= Franklin Adin Simmonds =

British orthopaedic surgeon

Franklin Adin Simmonds F.R.C.S. (31 October 1910 – 14 July 1983; also known as Sam Simmonds) was a British orthopaedic surgeon for whom the Simmonds' test on rupture of the Achilles tendon is named. He also worked with the pioneering surgeon John Charnley on hip replacement surgery and became an expert in this field.

He very much disliked his given names and in adult life was universally known as Sam.

==Career==
After education at Sherborne School in Dorset he studied at Pembroke College, Cambridge, and St Thomas's Hospital London. From 1939 to 1941 he worked with W. Rowley Bristow at St Nicholas's Hospital Pyrford (subsequently renamed Rowley Bristow Hospital Pyrford), and when Rowley Bristow became Brigadier in charge of orthopaedic services of the British Army, he recruited Simmonds into the Royal Army Medical Corps.

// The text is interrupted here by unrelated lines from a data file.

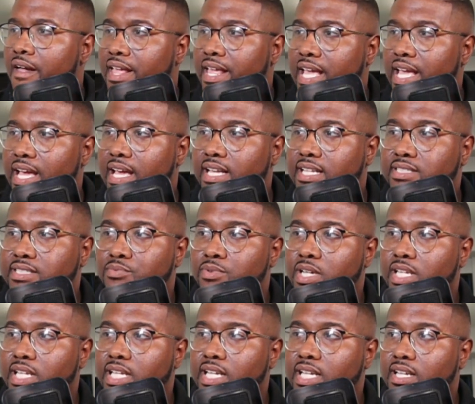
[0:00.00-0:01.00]
Yeah, it's
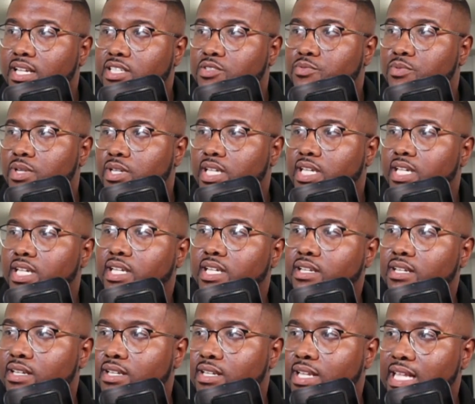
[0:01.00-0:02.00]

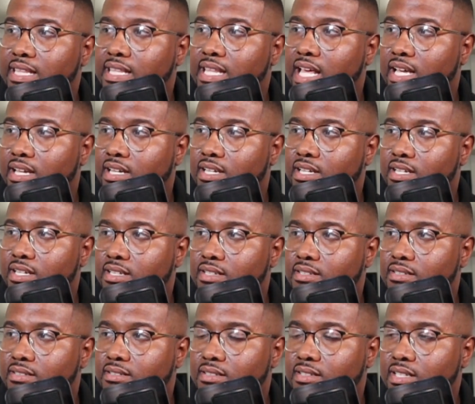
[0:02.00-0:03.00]
really not that
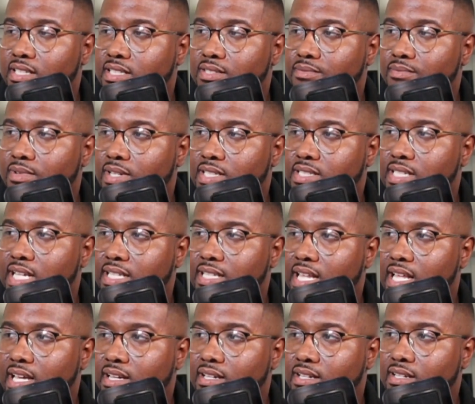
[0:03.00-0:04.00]
good. It's
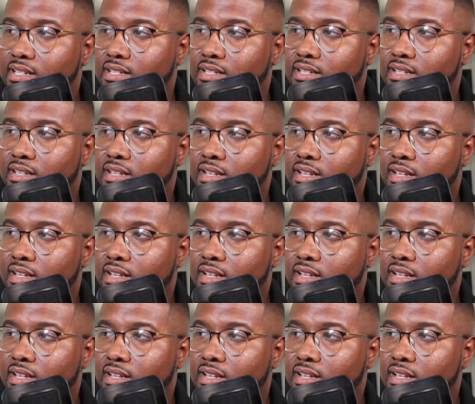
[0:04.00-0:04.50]
not that good.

Lt Col Simmonds commanded base hospitals in North Africa, Sicily, France and the Far East. After the war he returned to Pyrford and worked there and at The Royal Surrey County Hospital Guildford until his retirement in 1975. His simple but effective test for rupture of the Achilles tendon was developed in 1956/57 and is still widely used today.

A golf Blue (university sport) at Cambridge, his clinical skill with his hands was mirrored in lifelong amateur golf expertise; his 0 (zero) handicap for most of his adult life equalled that of a professional.